(Data listing begins)
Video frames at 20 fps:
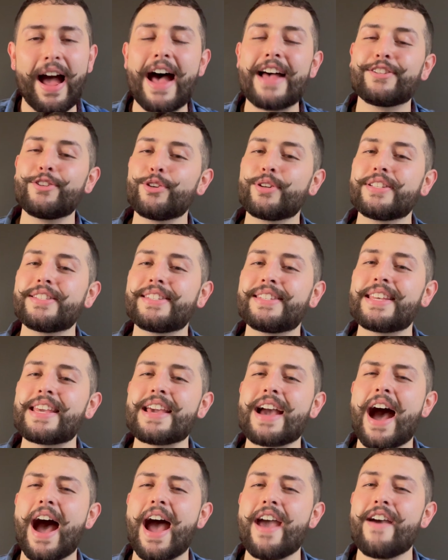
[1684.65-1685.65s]
As you can
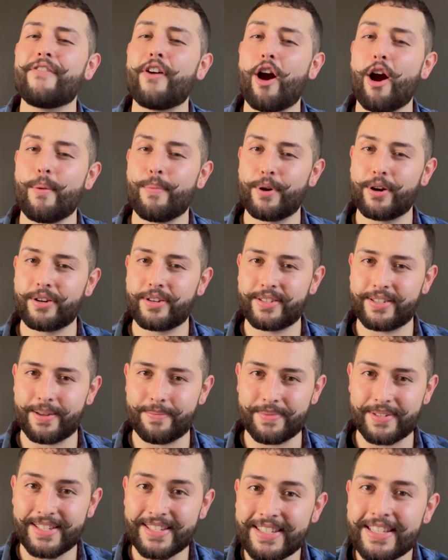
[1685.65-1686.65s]
see, I have harbored
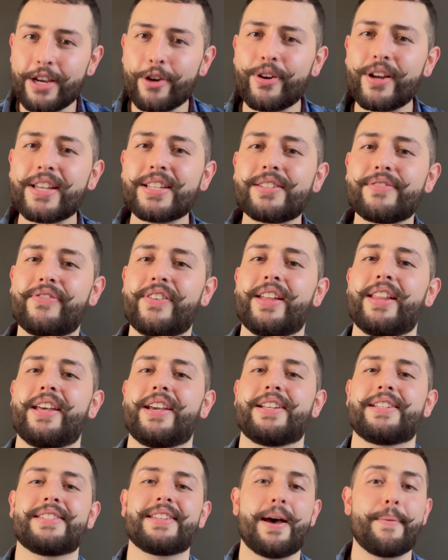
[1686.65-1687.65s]
some serious
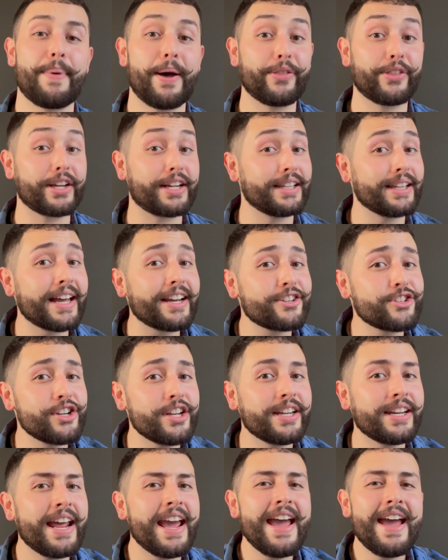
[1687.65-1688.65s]
feelings about the
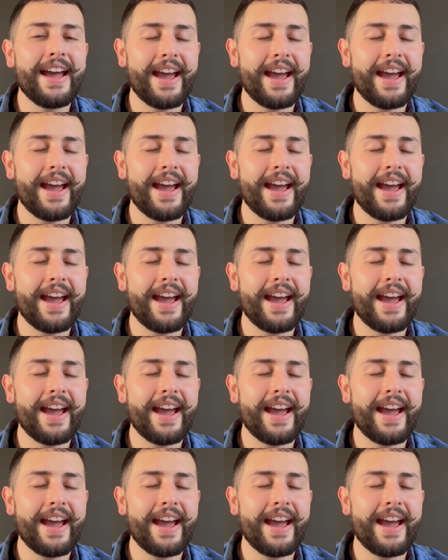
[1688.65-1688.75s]
collection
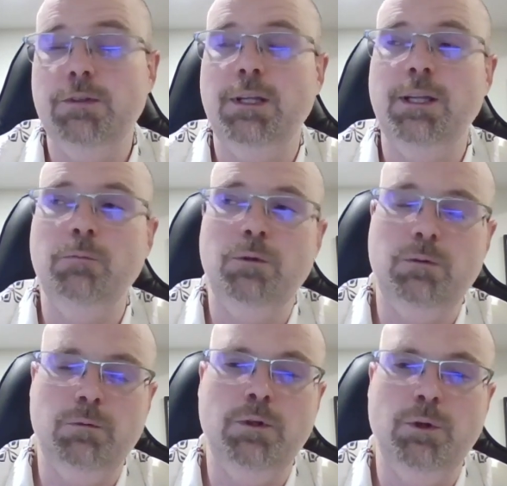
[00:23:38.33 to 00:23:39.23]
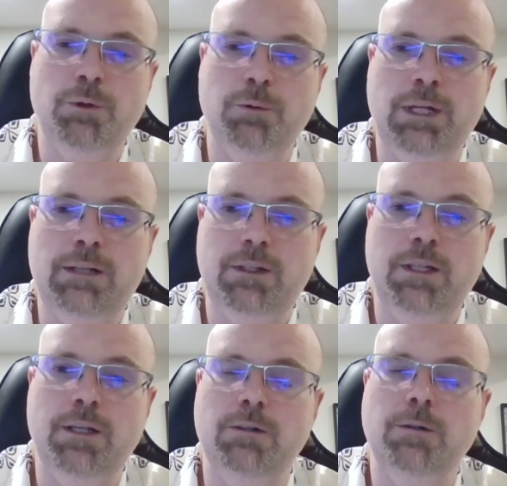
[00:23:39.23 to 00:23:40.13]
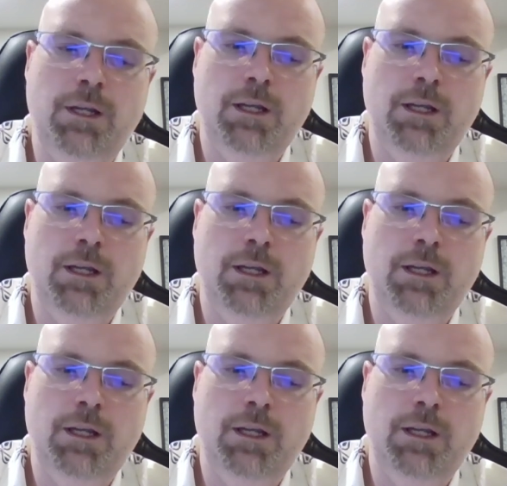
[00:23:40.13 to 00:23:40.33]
and then we'll we'll go through that together,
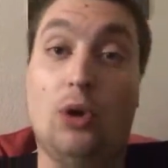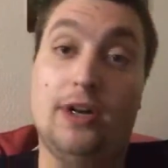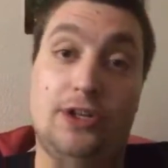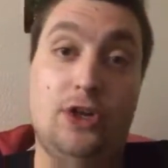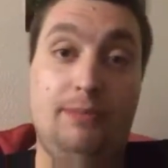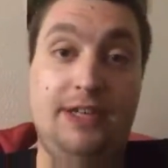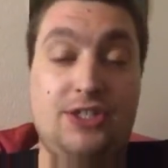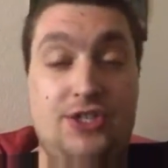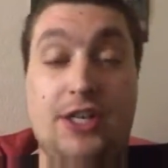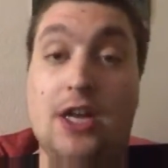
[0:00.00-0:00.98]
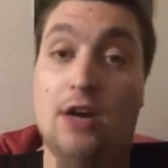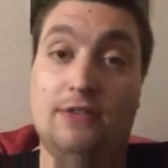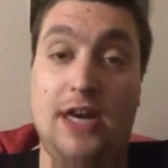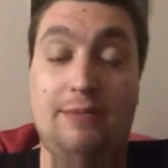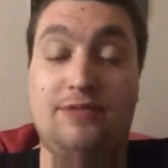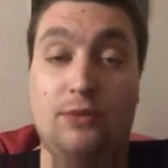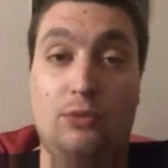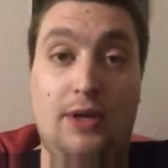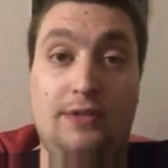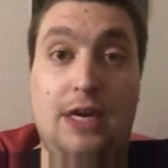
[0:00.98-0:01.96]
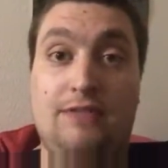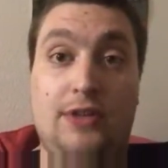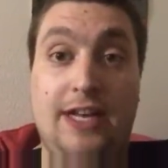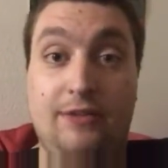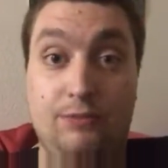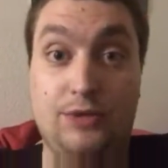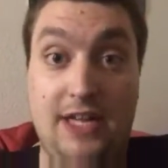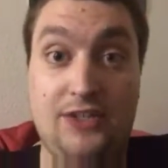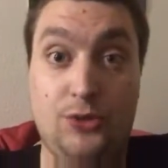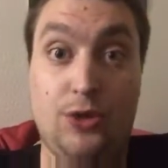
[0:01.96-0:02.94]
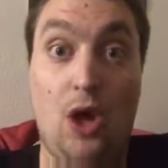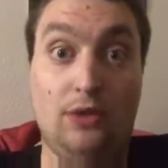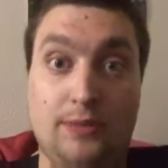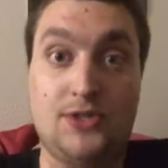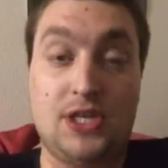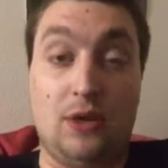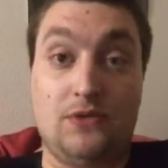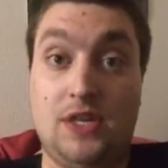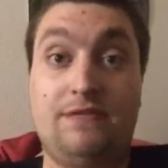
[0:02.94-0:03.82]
or it could be just a cover name for whatever they do call themselves,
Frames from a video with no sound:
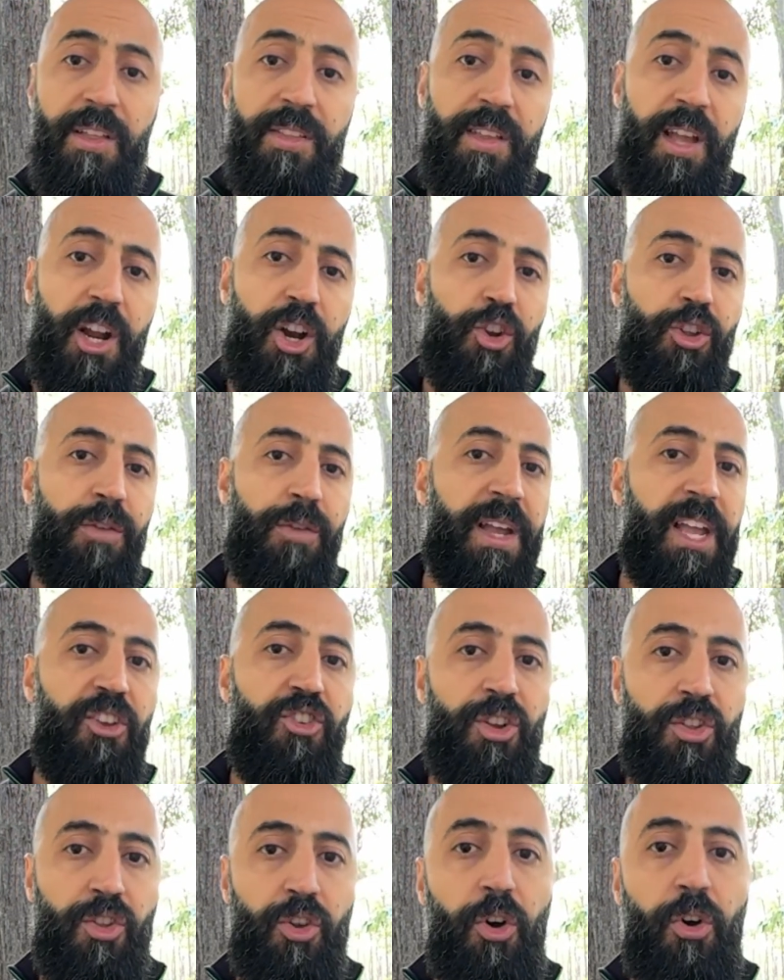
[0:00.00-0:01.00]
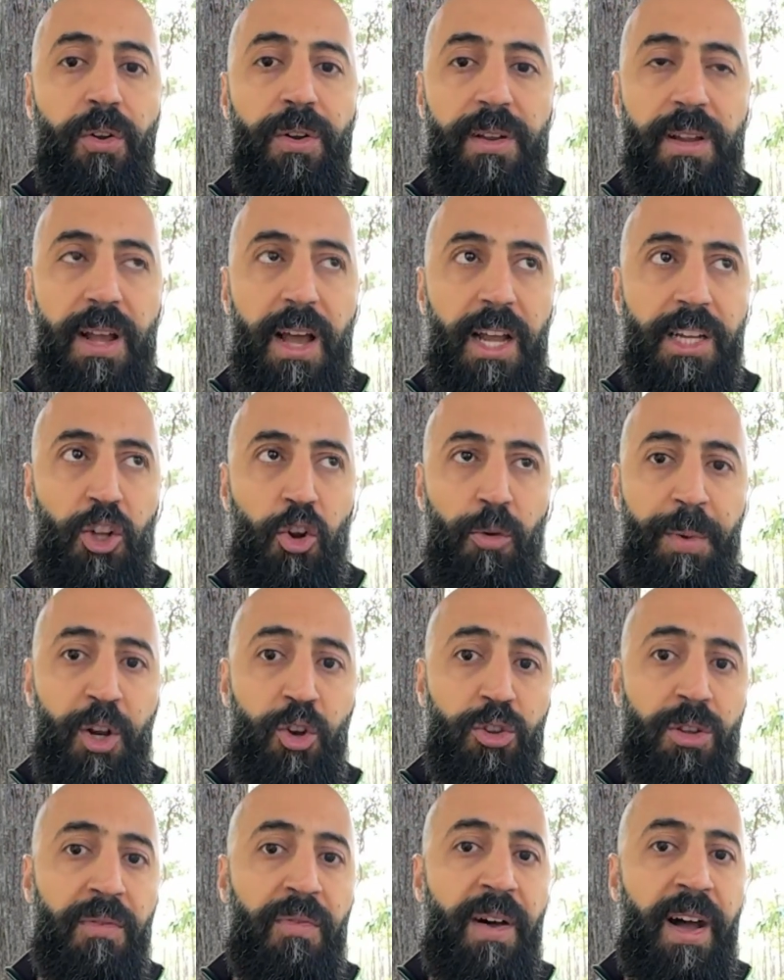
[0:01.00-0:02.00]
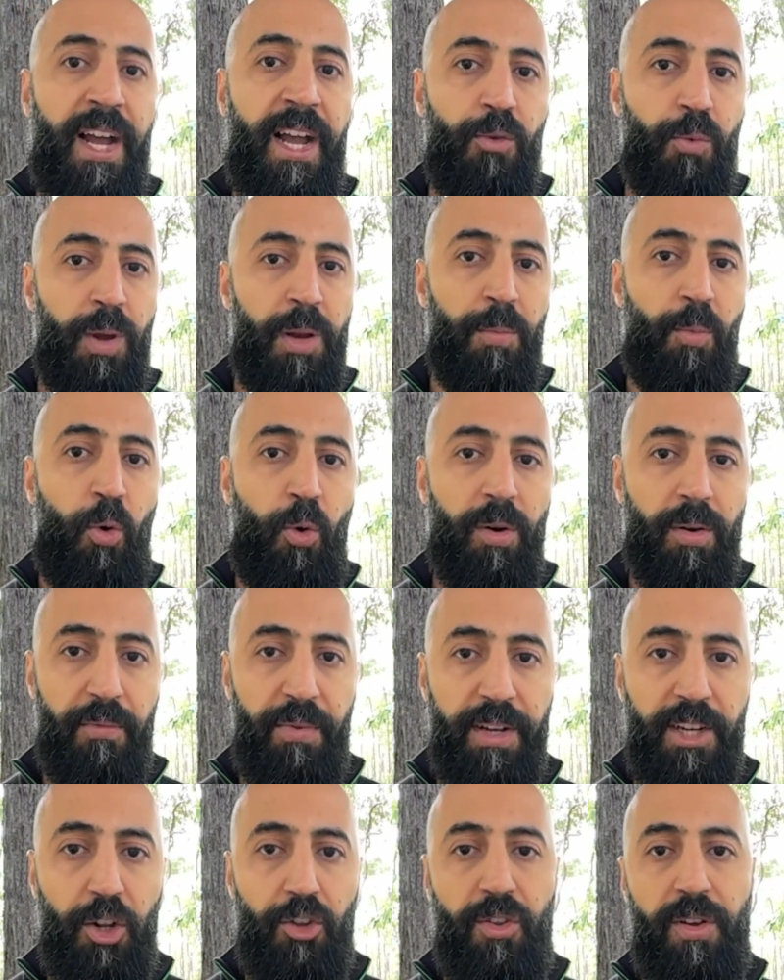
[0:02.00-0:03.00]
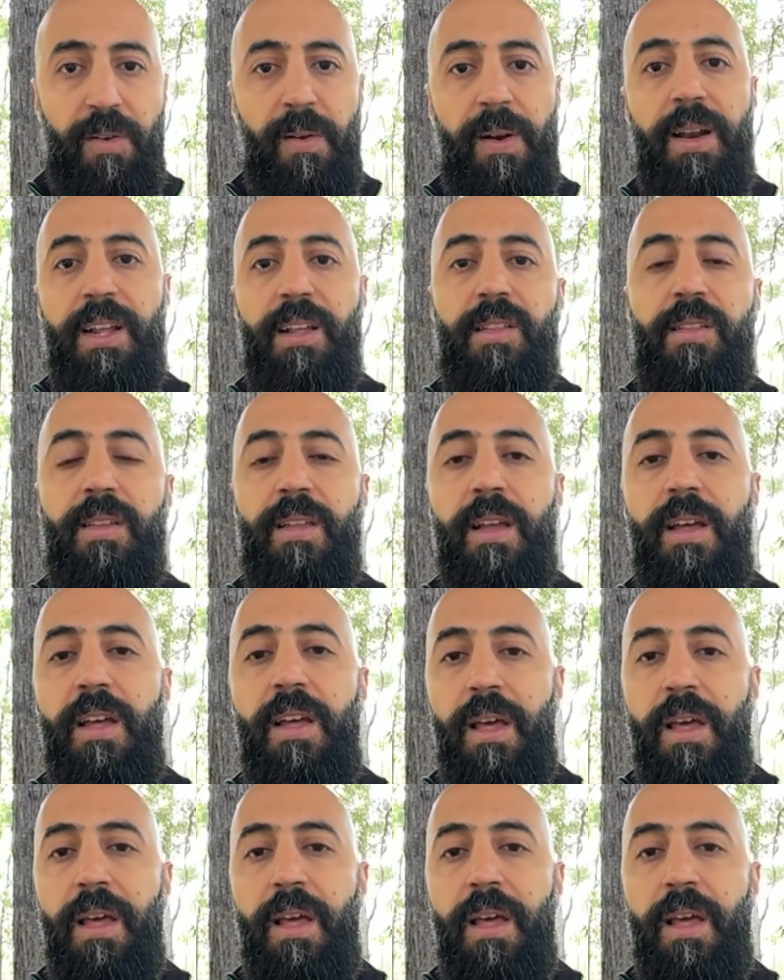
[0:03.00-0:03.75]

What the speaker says: turn notifications on, and you'll be notified when more videos are released.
(Data listing ends)
### Exercise:
The result should be the full listing, retyped exactly and free of pictures.

### Reply to the exercise:
Video frames at 20 fps:
[1684.65-1685.65s]
As you can
[1685.65-1686.65s]
see, I have harbored
[1686.65-1687.65s]
some serious
[1687.65-1688.65s]
feelings about the
[1688.65-1688.75s]
collection
[00:23:38.33 to 00:23:39.23]
[00:23:39.23 to 00:23:40.13]
[00:23:40.13 to 00:23:40.33]
and then we'll we'll go through that together,
[0:00.00-0:00.98]
[0:00.98-0:01.96]
[0:01.96-0:02.94]
[0:02.94-0:03.82]
or it could be just a cover name for whatever they do call themselves,
Frames from a video with no sound:
[0:00.00-0:01.00]
[0:01.00-0:02.00]
[0:02.00-0:03.00]
[0:03.00-0:03.75]

What the speaker says: turn notifications on, and you'll be notified when more videos are released.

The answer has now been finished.